Daniel S. Rohe, President

Environmental Protection, Inc., 9939 US Hwy 131 South NE, Mancelona, MI 49659
PH (800) 655-4637; FAX (231) 587-8020; email: danrohe@geomembrane.com


ABSTRACT

Current research being done at EPI with PVC Geomembrane demonstrates the physical characteristics of PVC Geomembrane material outperforms normal design criteria. This paper will show that PVC Geomembrane seams can acclimate to 200% elongation without an issue in the integrity of the seam. PVC Geomembrane can accommodate 200% movement without failure. If the landfill or containment project can’t accommodate 200% movement without catastrophic failure, why are we trying to make FTB seams in PVC Geomembrane that don’t reach failure until +400% elongation?

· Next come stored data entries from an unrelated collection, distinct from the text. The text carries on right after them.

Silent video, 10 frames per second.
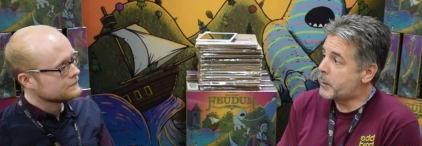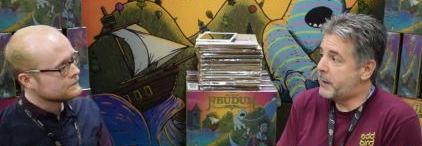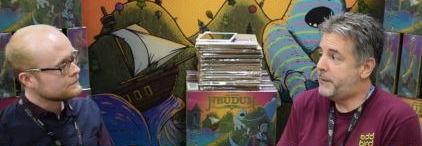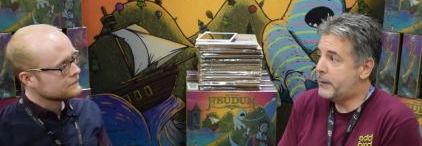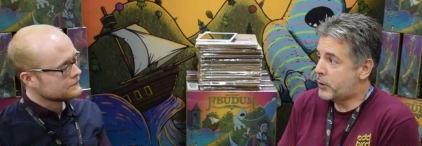Speaker 1: One of
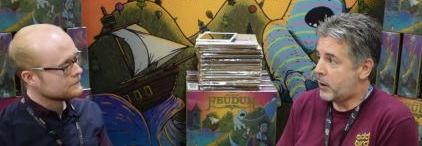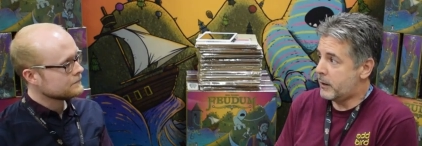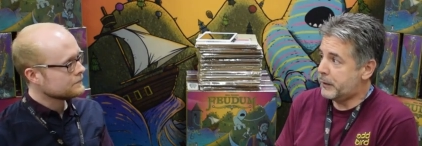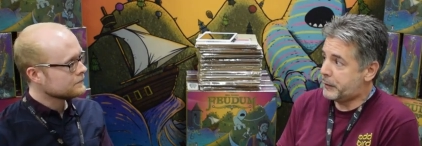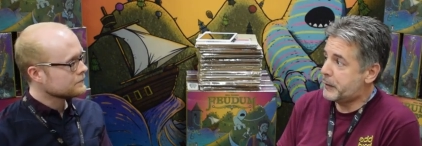my favorite
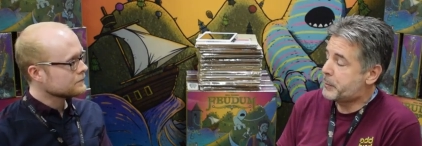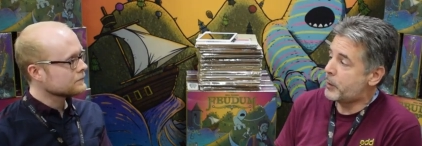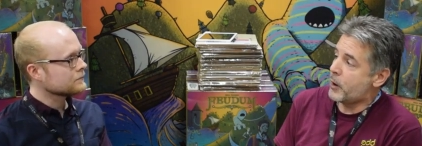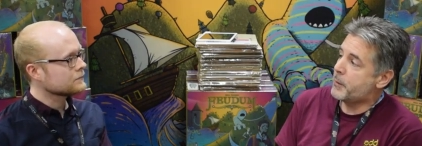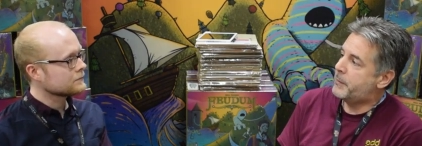artists is
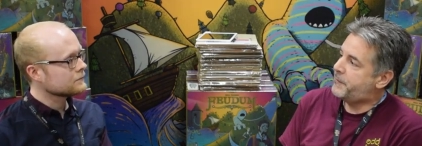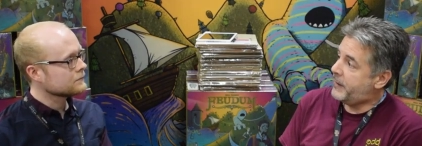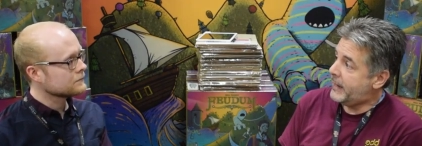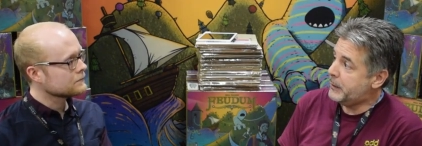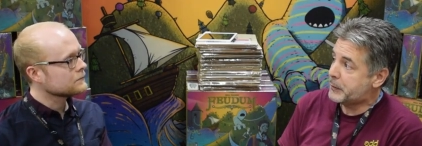Bernard
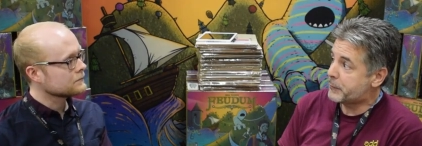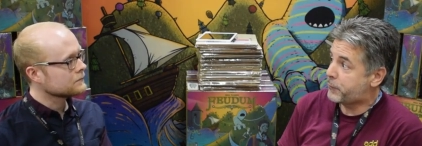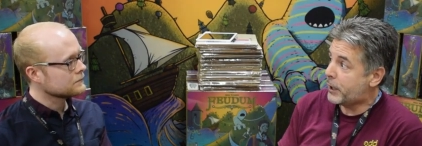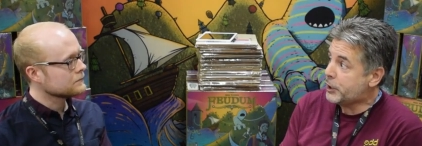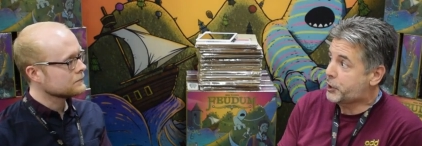Buffet. He's
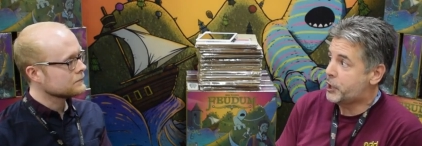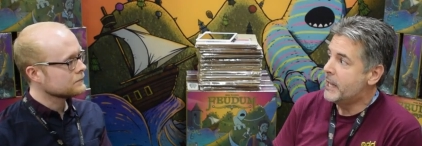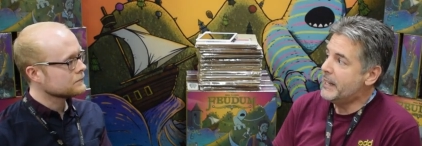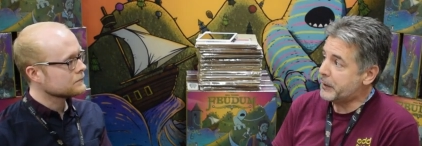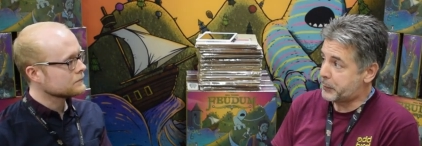a French
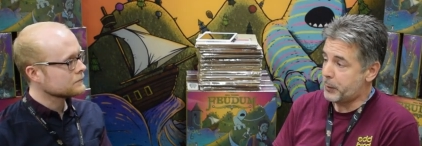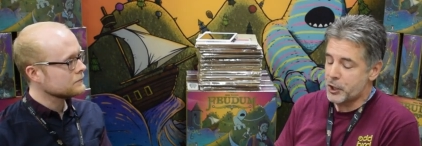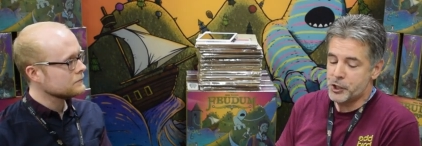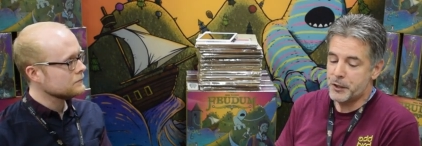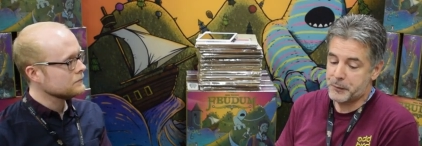
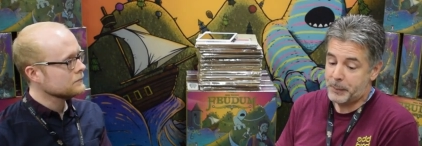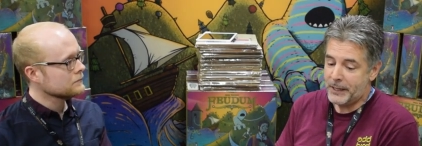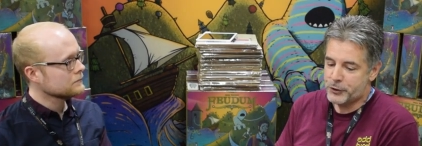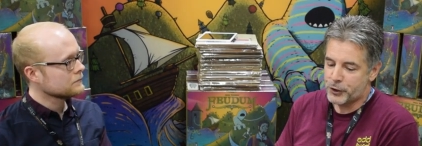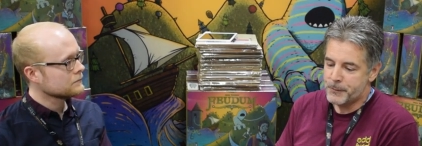expressionist
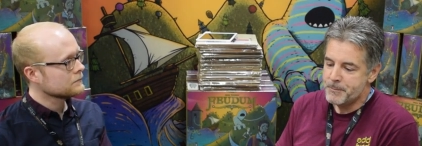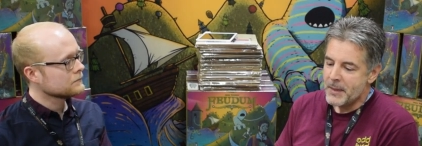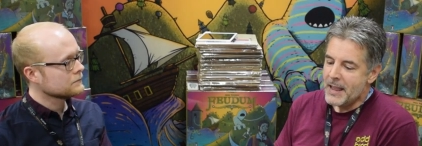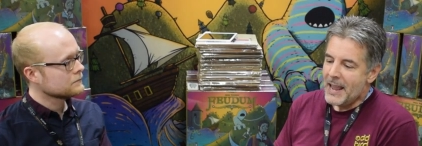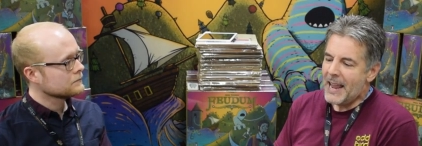painter,
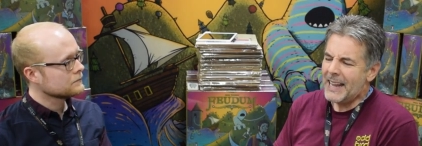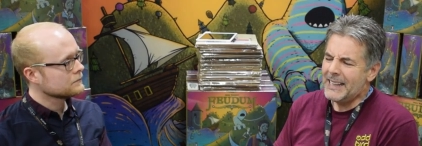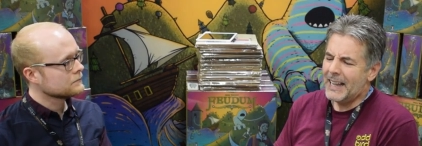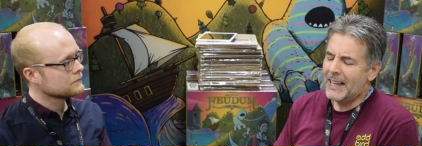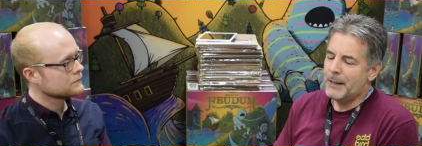
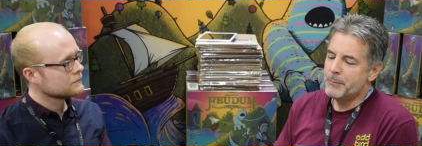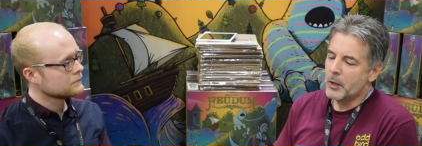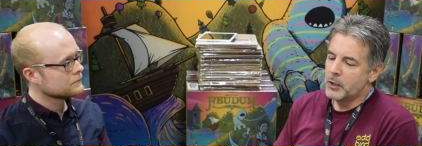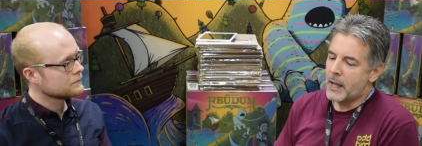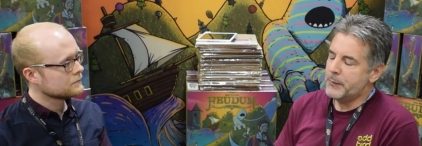and
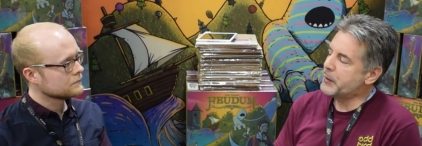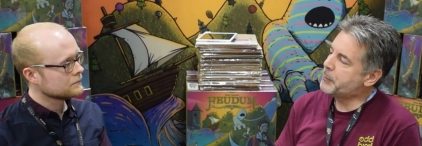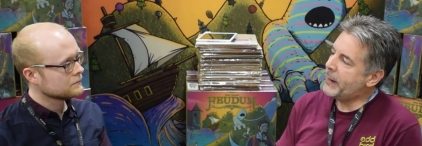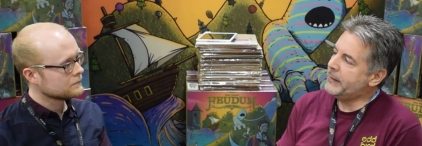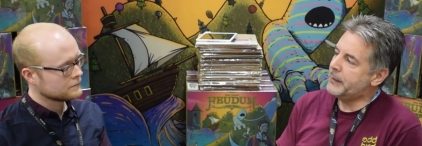uh, a lot of
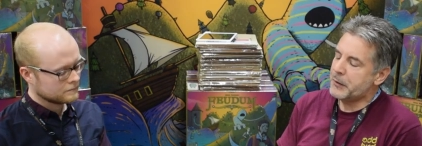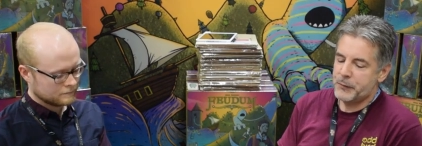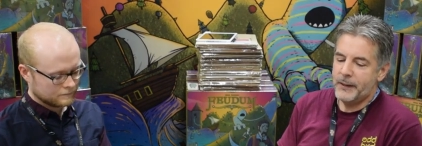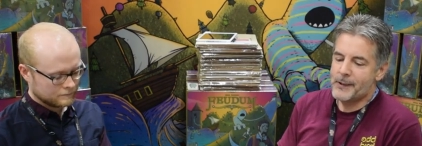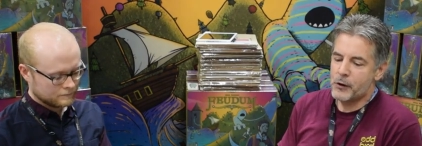his paintings
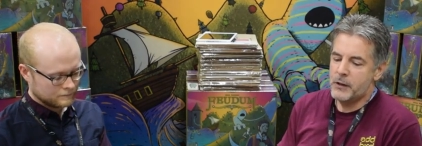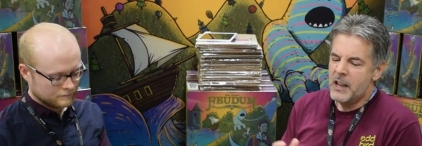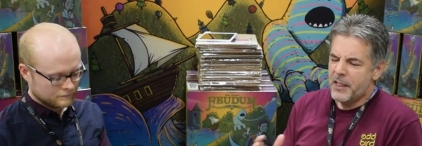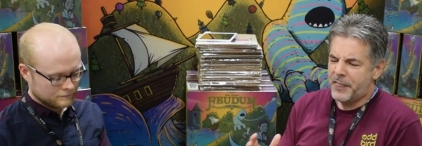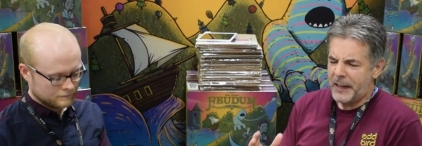featured
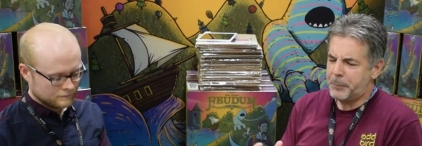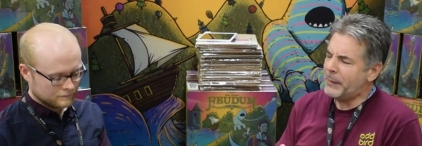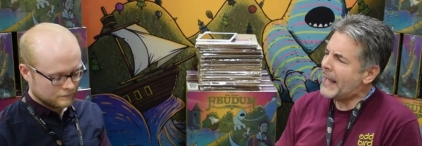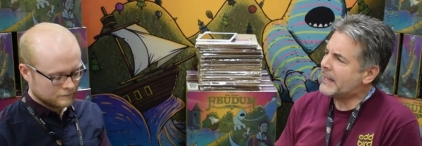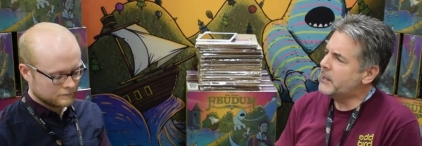thick
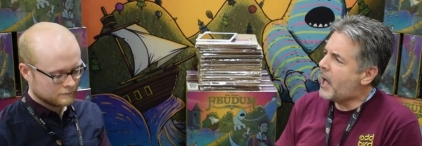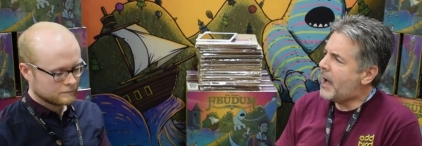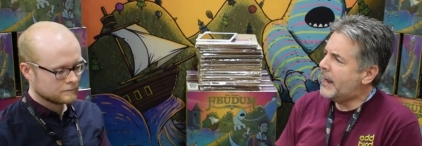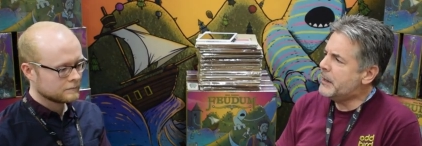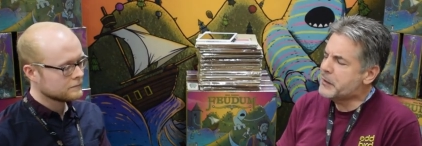black
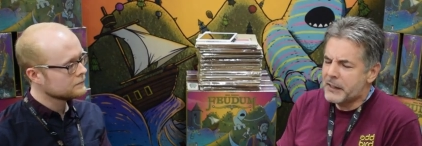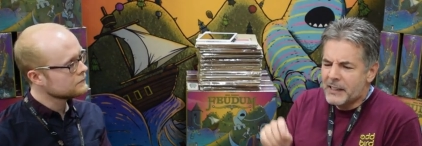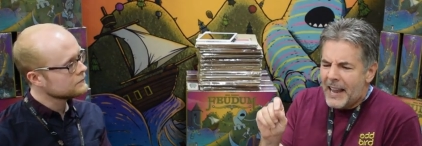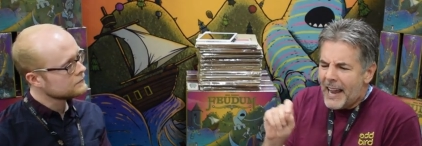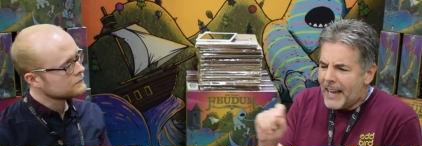lines
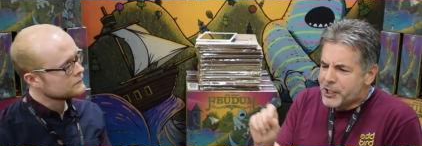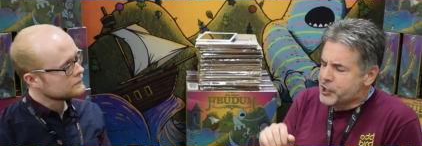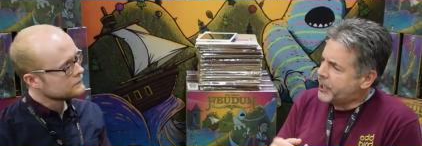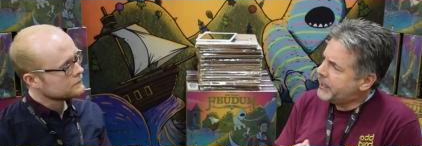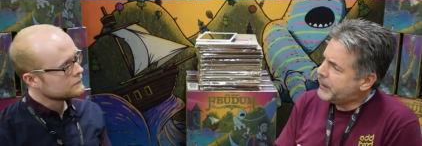and
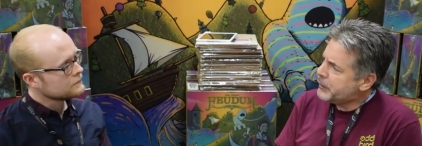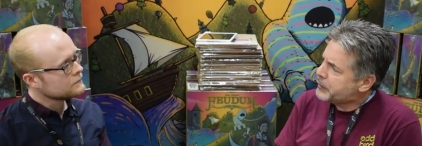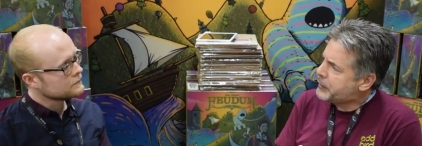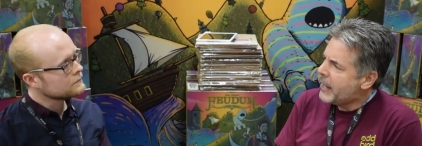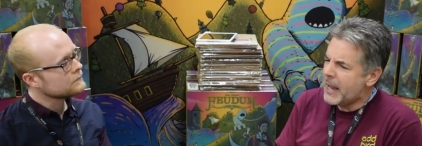
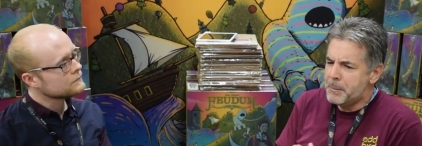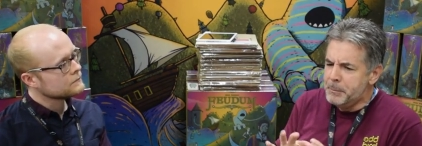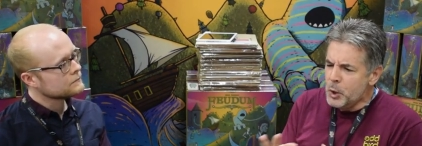etchings and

Film tearing bond(FTB) has been preached by the geomembrane industry as the minimum standard criteria for years. FTB is required of HDPE materials requiring the seam to be stronger than the material itself, while the material has functional elongation less than 20%. This simply isn’t the case with PVC because of its high elongation, ability to conform and adjust to minor soil movement. PVC Geomembrane material with a normal strength seam of about 10 lbs per inch width can withstand 200% elongation without seam failure. Requiring the welding process to create FTB in the seam at the expense of raw material properties sacrifices the ultimate goal of geomembrane integrity.

A wide sampling of seams in 0.75mm and 1.0mm PVC Geomembrane have been elongated and held at 100% and 200% elongation in a custom built apparatus for over a year. No failures in any of the variety of seams have been observed to date in this ongoing test. The research conducted by EPI will be presented in this paper.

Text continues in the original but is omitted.